* Brief
Exact reproductions of all the entries, please, and no pictures.

[Input records]

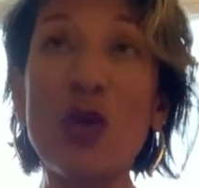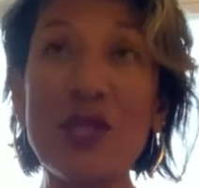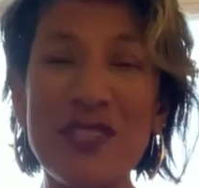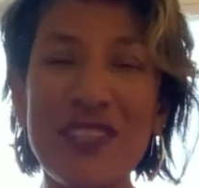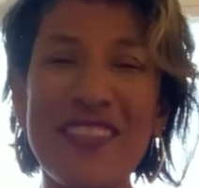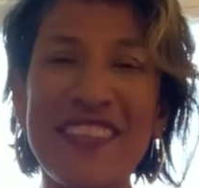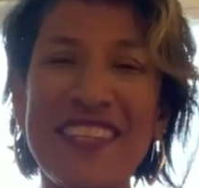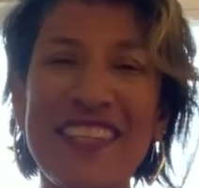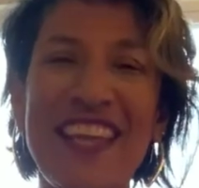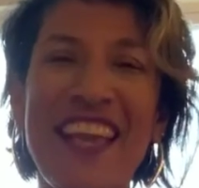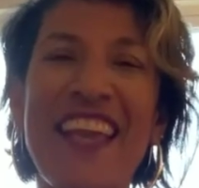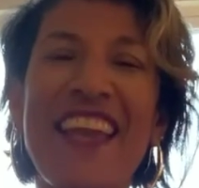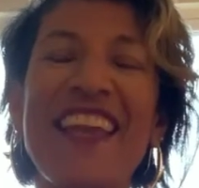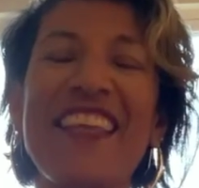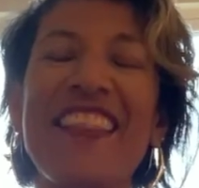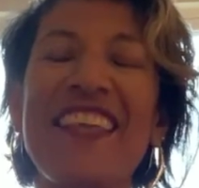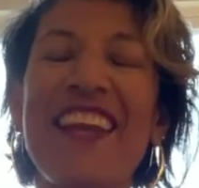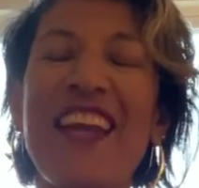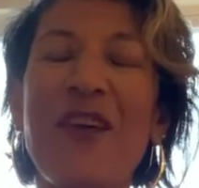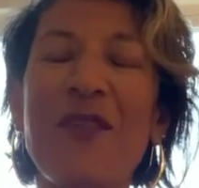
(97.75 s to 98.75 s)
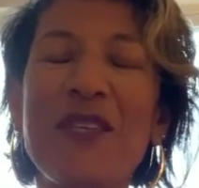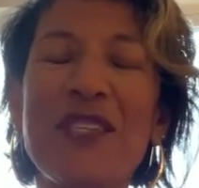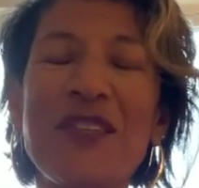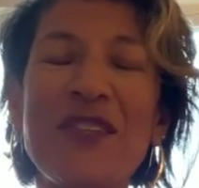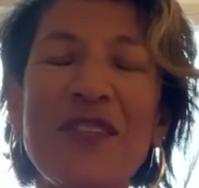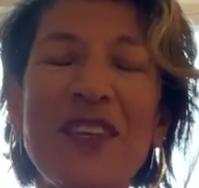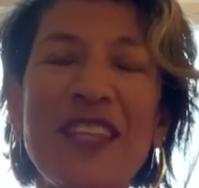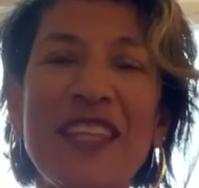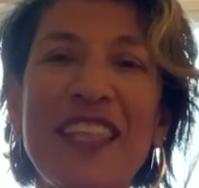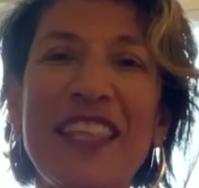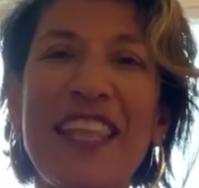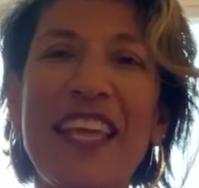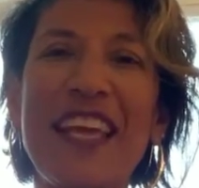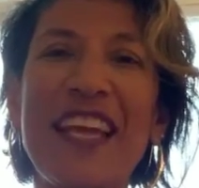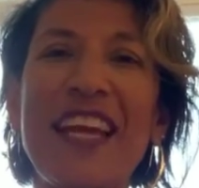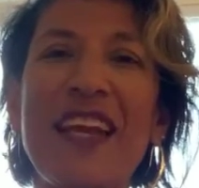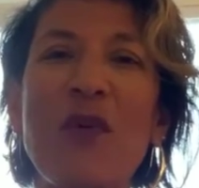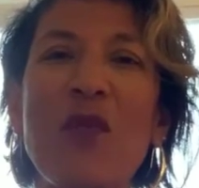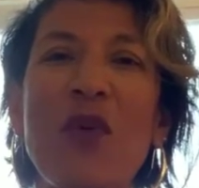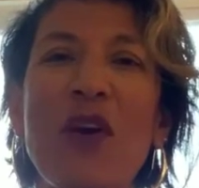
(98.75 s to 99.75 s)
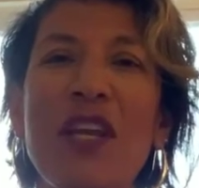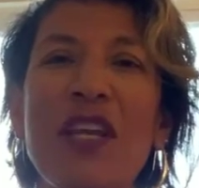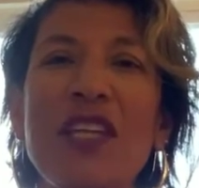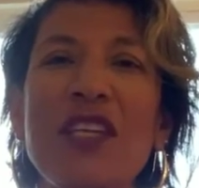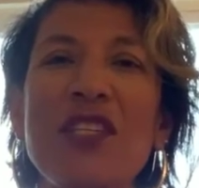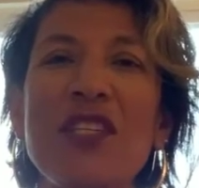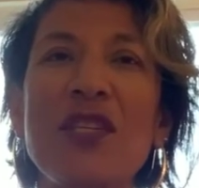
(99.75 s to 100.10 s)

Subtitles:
of the day, and then I was feeling like I wanted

[/Input records]

* Solution for this task
(97.75 s to 98.75 s)
(98.75 s to 99.75 s)
(99.75 s to 100.10 s)

Subtitles:
of the day, and then I was feeling like I wanted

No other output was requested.